Stored items

====================

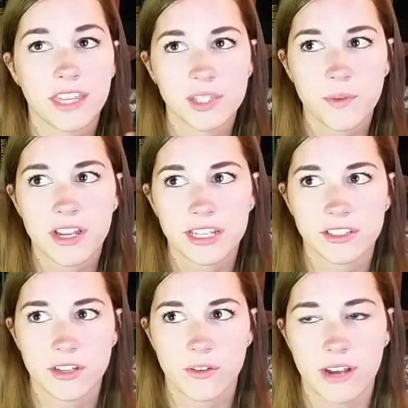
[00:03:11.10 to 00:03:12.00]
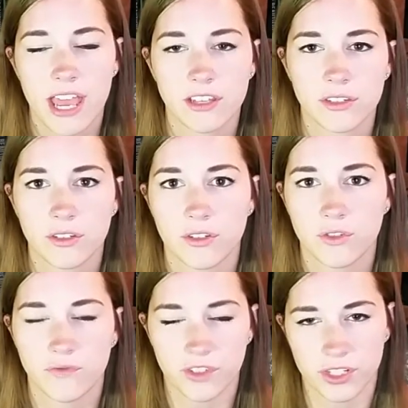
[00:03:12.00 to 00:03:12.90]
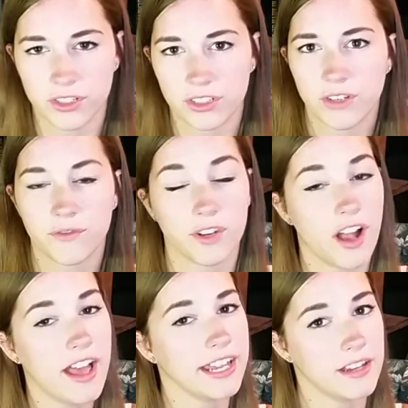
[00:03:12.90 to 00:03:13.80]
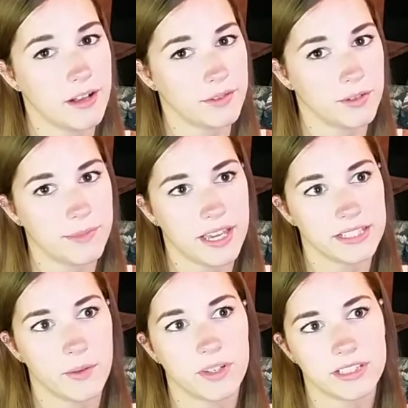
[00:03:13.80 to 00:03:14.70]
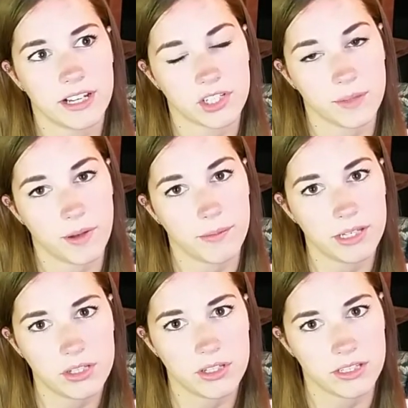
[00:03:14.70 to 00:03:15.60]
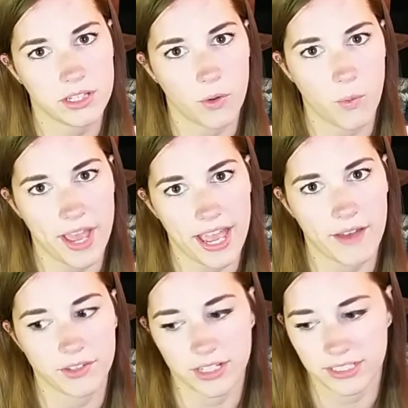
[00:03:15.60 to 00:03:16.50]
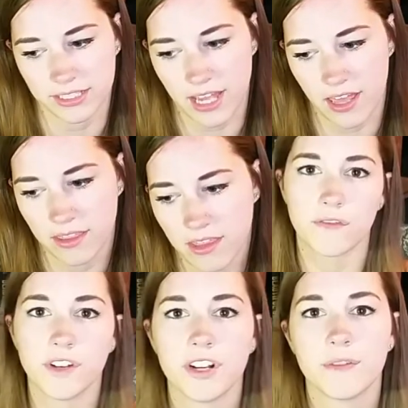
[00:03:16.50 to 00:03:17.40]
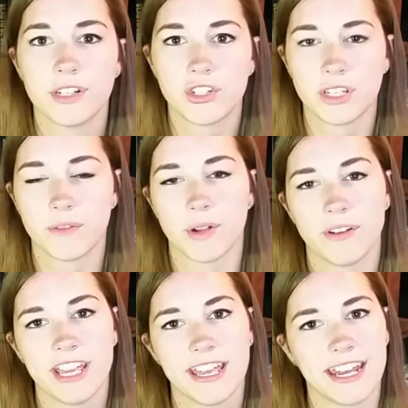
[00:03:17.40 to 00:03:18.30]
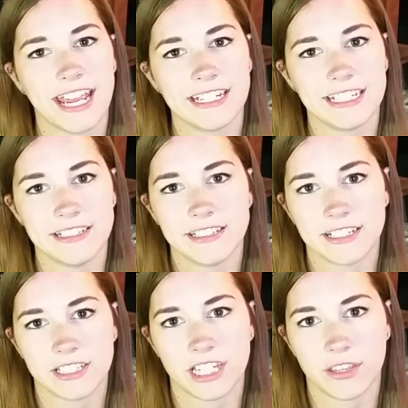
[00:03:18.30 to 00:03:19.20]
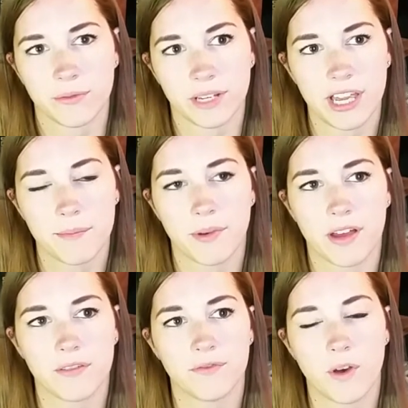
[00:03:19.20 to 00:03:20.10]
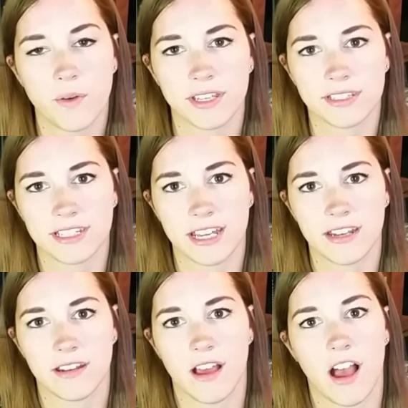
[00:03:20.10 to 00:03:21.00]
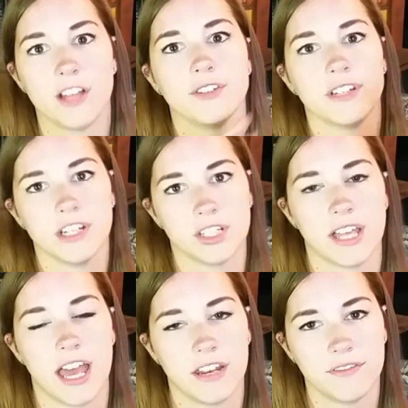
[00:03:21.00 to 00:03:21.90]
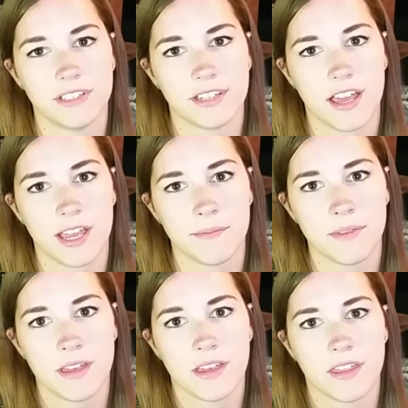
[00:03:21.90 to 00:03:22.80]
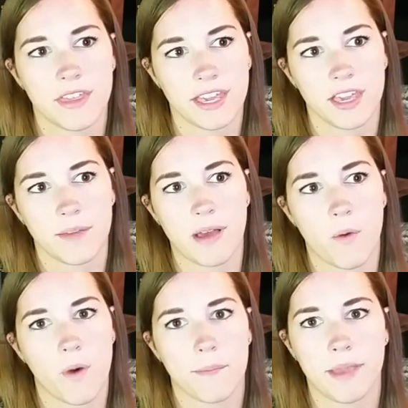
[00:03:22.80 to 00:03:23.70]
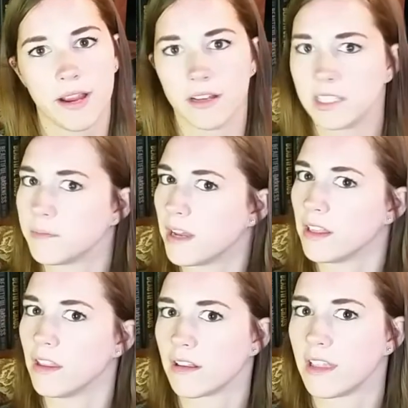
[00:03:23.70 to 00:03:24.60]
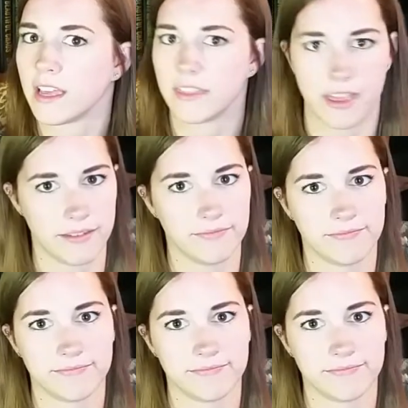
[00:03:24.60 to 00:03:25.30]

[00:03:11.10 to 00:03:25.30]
This one is known as Verne's forgotten novel because it wasn't actually published until way after his death. Verne originally wrote it in 1863, but focused it 100 years ahead of his time, thinking about what Paris might look like then.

====================

## What you are asked to do
Reproduce every record word for word. The copy must contain no pictures.

## Response to the task
[00:03:11.10 to 00:03:12.00]
[00:03:12.00 to 00:03:12.90]
[00:03:12.90 to 00:03:13.80]
[00:03:13.80 to 00:03:14.70]
[00:03:14.70 to 00:03:15.60]
[00:03:15.60 to 00:03:16.50]
[00:03:16.50 to 00:03:17.40]
[00:03:17.40 to 00:03:18.30]
[00:03:18.30 to 00:03:19.20]
[00:03:19.20 to 00:03:20.10]
[00:03:20.10 to 00:03:21.00]
[00:03:21.00 to 00:03:21.90]
[00:03:21.90 to 00:03:22.80]
[00:03:22.80 to 00:03:23.70]
[00:03:23.70 to 00:03:24.60]
[00:03:24.60 to 00:03:25.30]

[00:03:11.10 to 00:03:25.30]
This one is known as Verne's forgotten novel because it wasn't actually published until way after his death. Verne originally wrote it in 1863, but focused it 100 years ahead of his time, thinking about what Paris might look like then.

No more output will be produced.